Records to process:
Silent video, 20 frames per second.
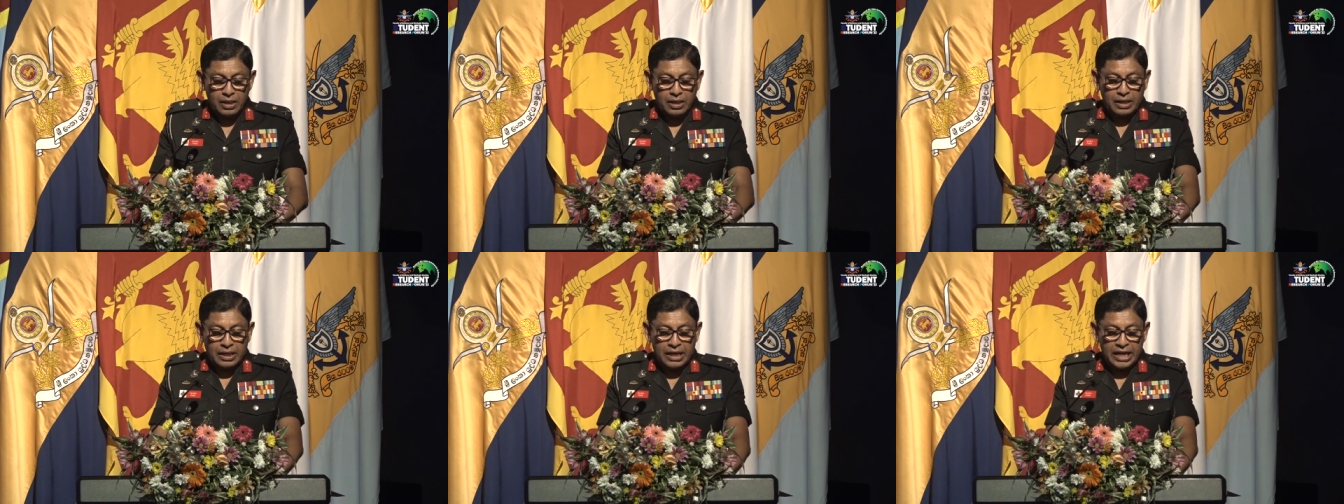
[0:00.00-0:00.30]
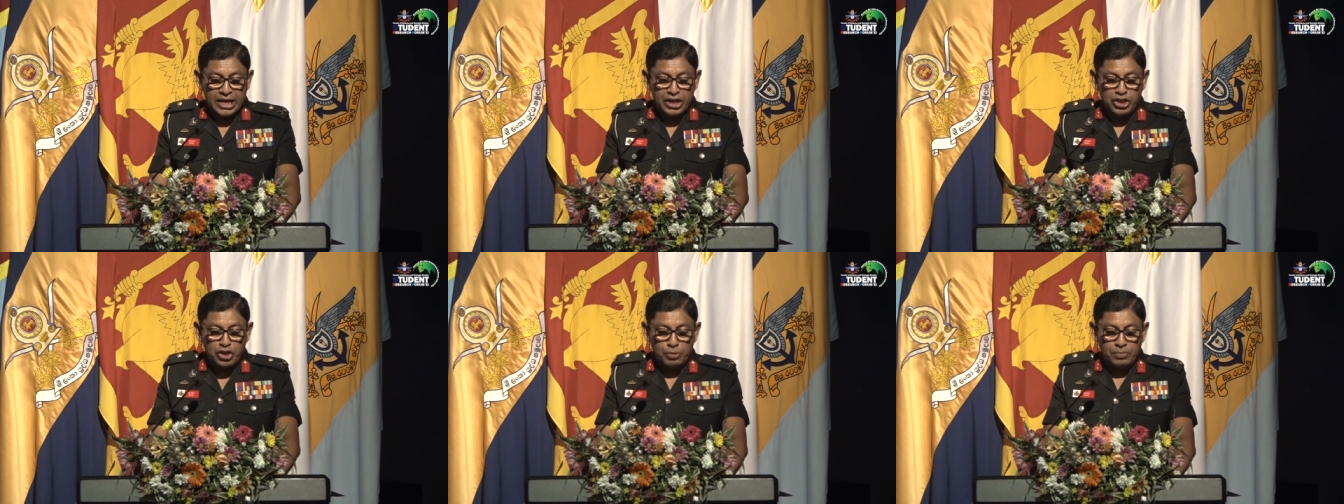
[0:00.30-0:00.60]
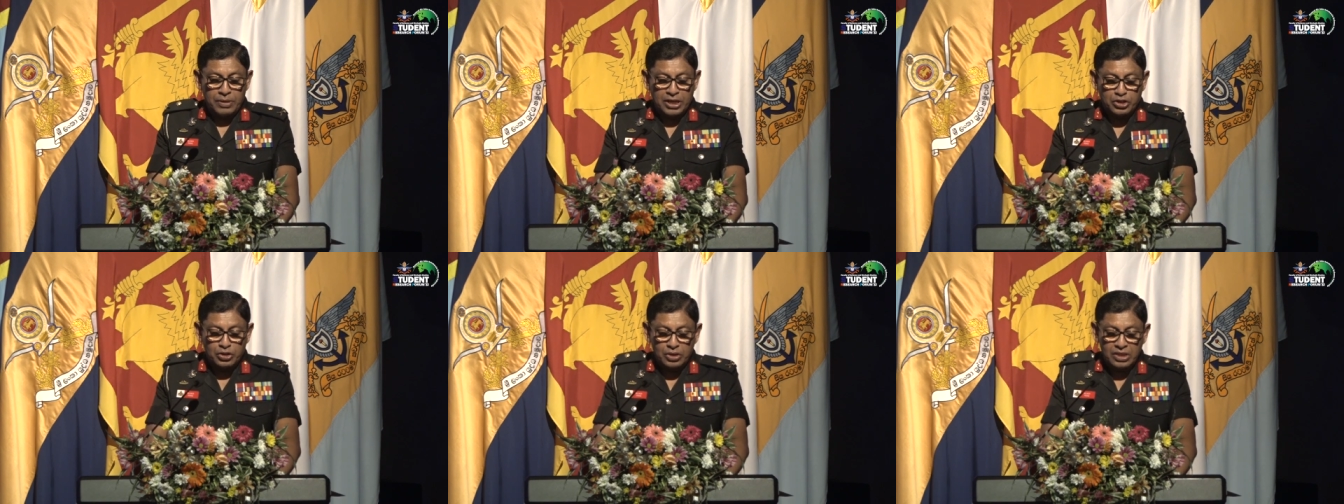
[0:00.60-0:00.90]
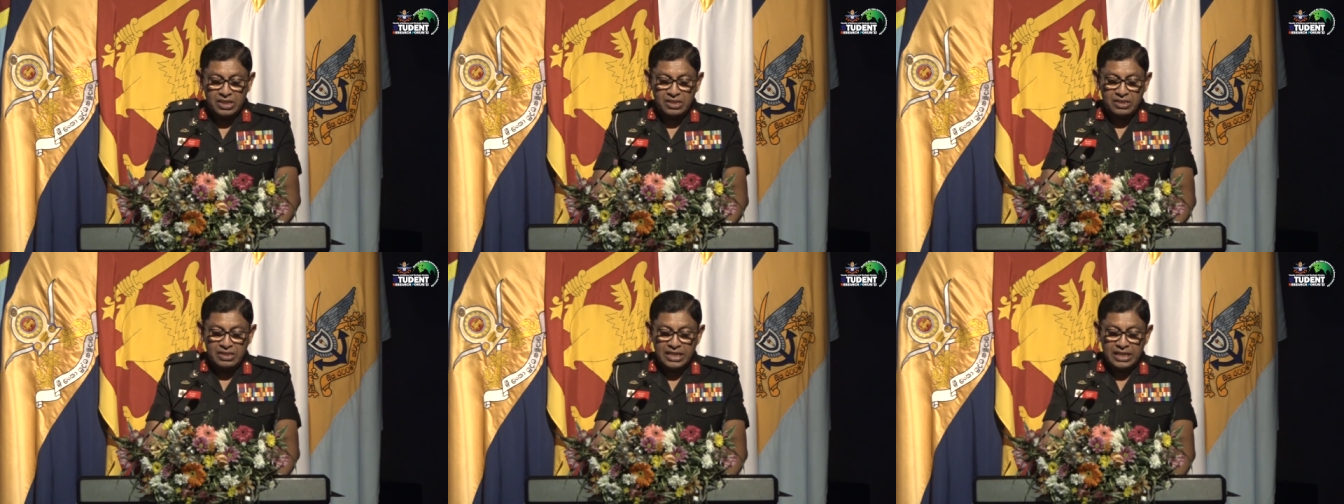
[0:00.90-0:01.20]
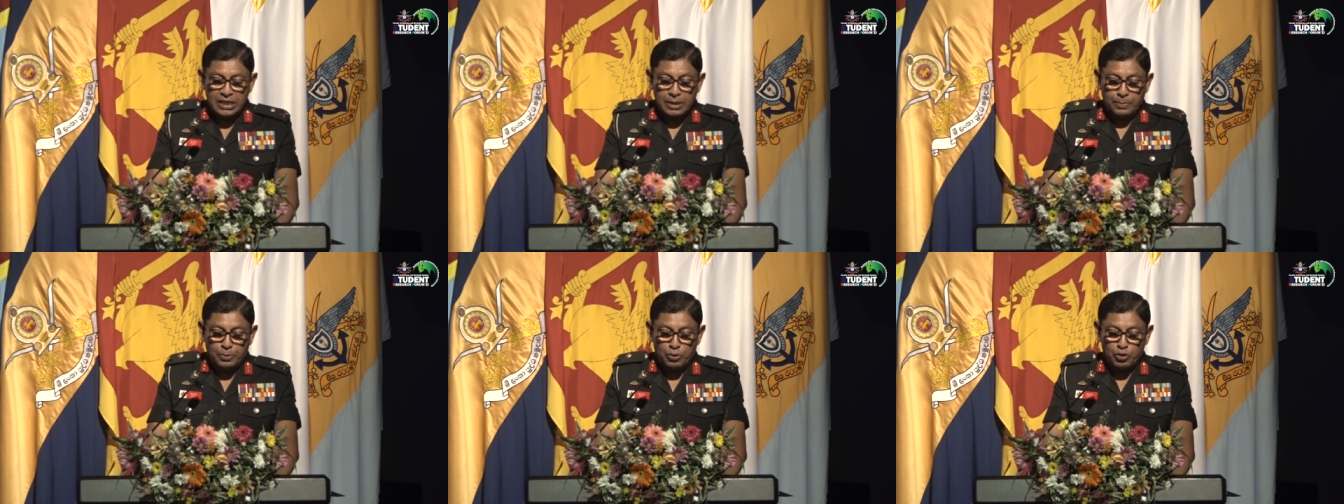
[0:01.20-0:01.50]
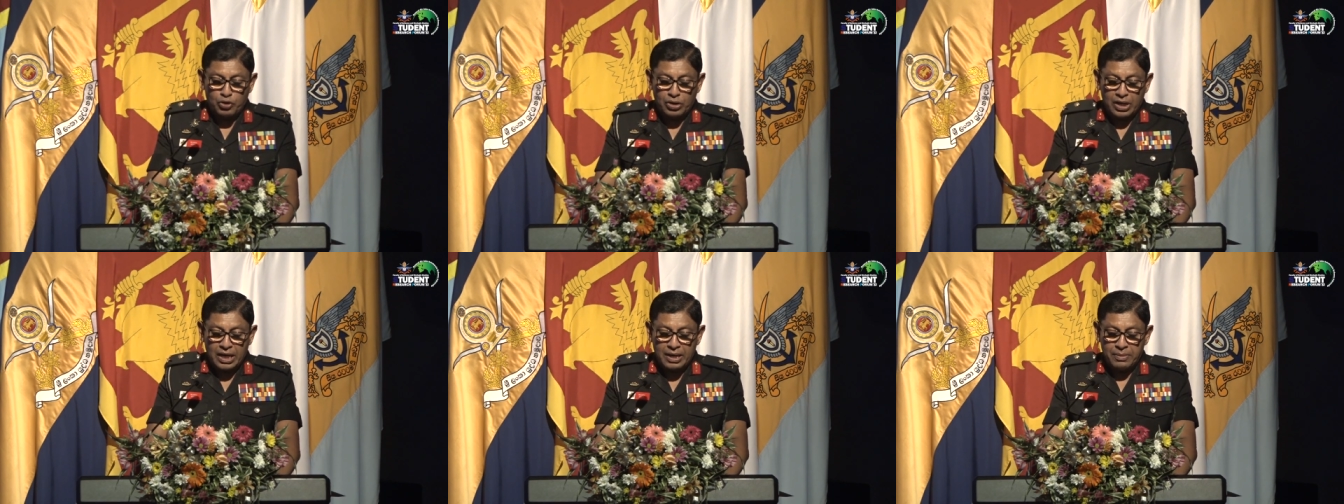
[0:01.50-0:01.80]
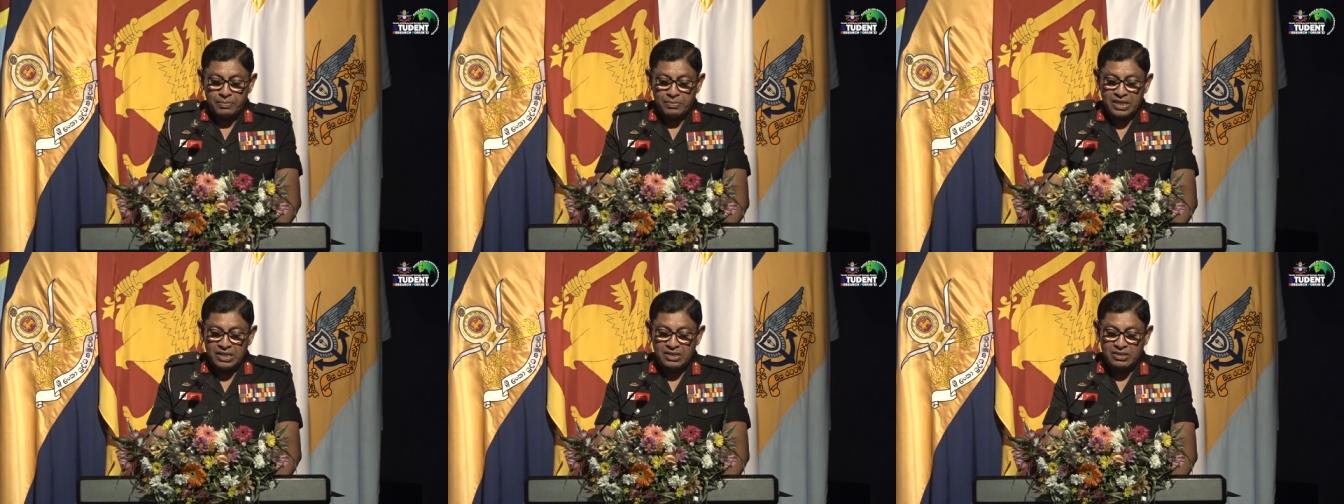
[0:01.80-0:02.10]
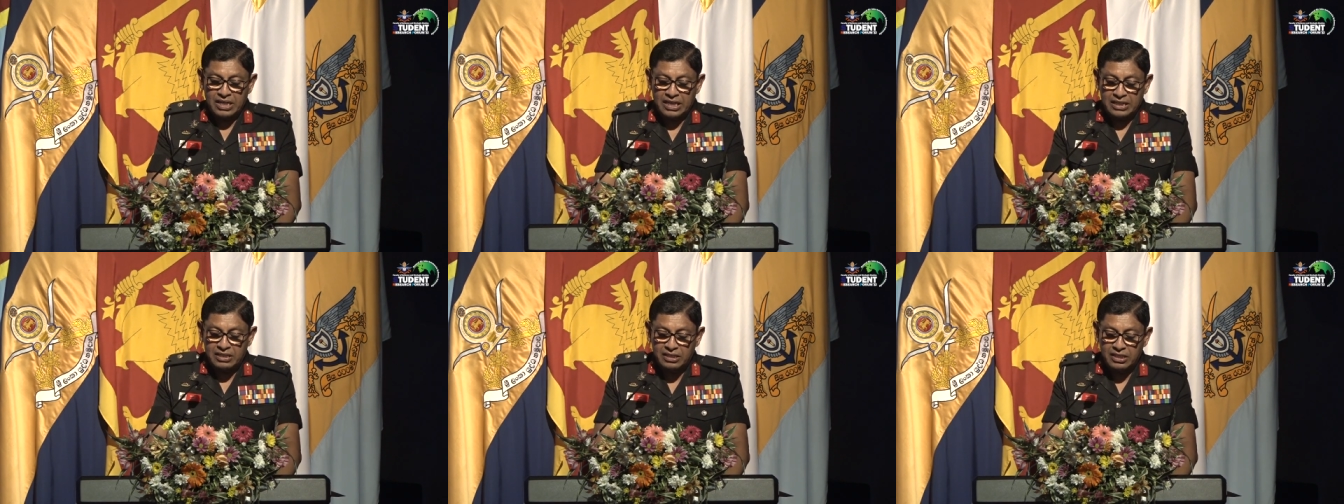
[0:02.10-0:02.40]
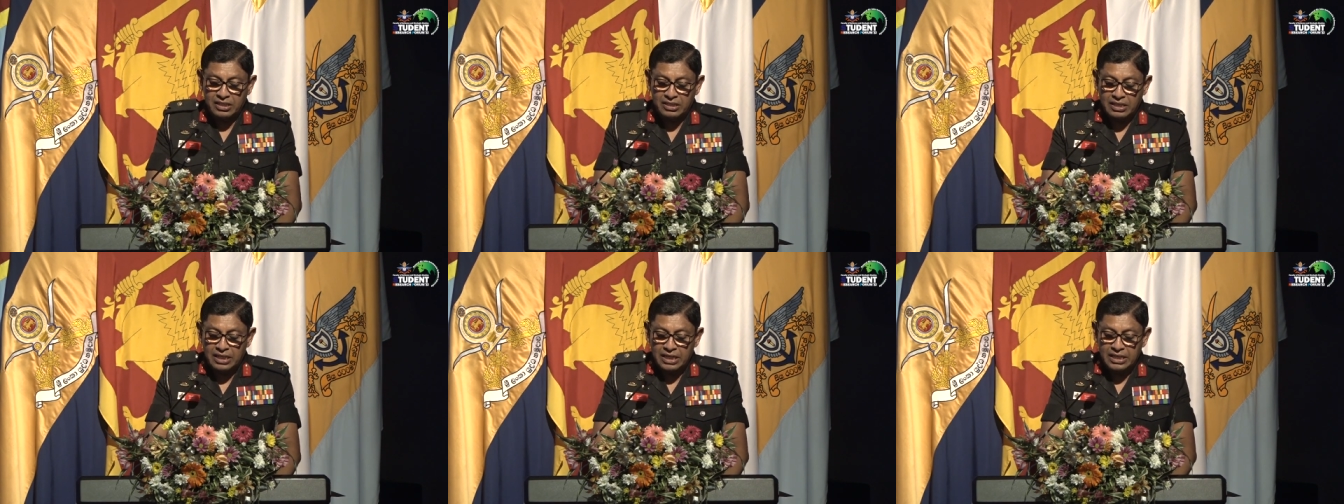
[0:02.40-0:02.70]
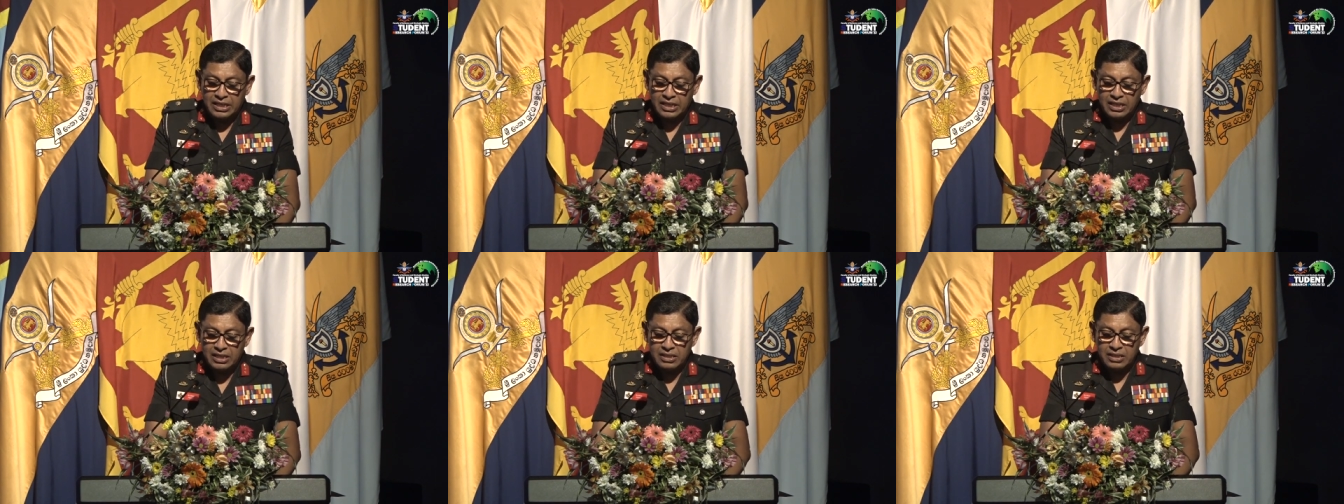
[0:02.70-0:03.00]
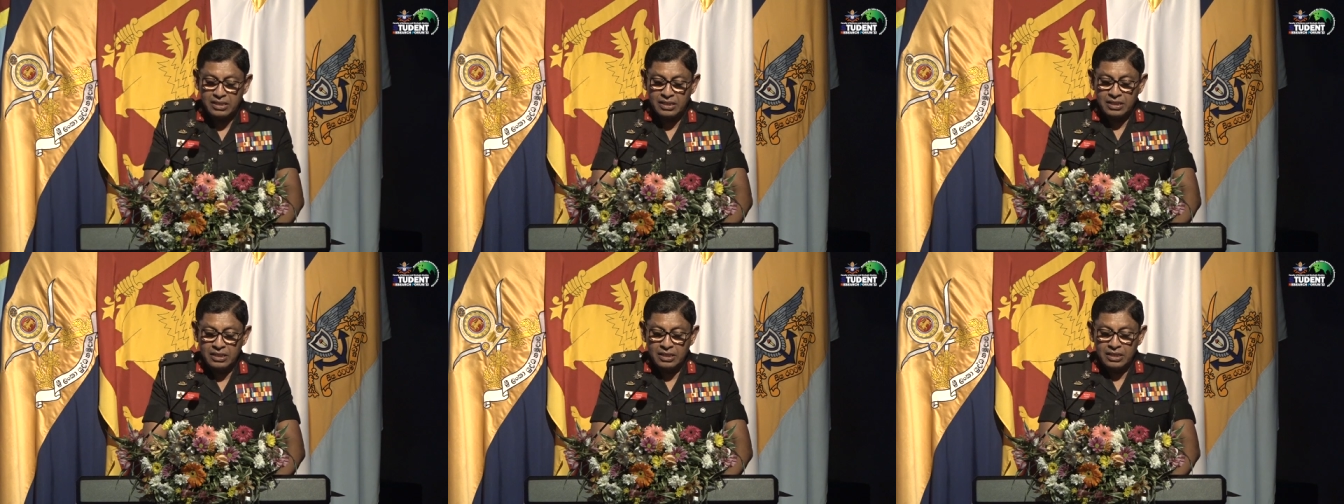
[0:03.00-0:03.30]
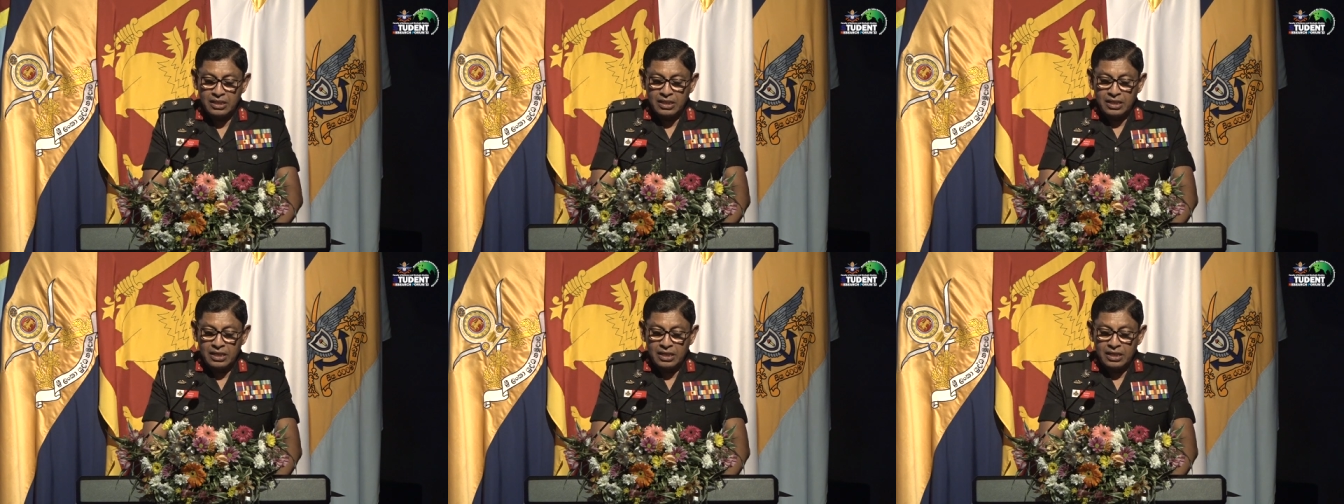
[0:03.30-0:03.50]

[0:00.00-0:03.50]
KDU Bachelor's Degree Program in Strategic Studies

Work to be completed: Take the line that contains "[0:02.10-0:02.40]" and every line after it to the end of the records above; quote them exactly, leaving out the pictures.

Solution to this exercise:
[0:02.10-0:02.40]
[0:02.40-0:02.70]
[0:02.70-0:03.00]
[0:03.00-0:03.30]
[0:03.30-0:03.50]

[0:00.00-0:03.50]
KDU Bachelor's Degree Program in Strategic Studies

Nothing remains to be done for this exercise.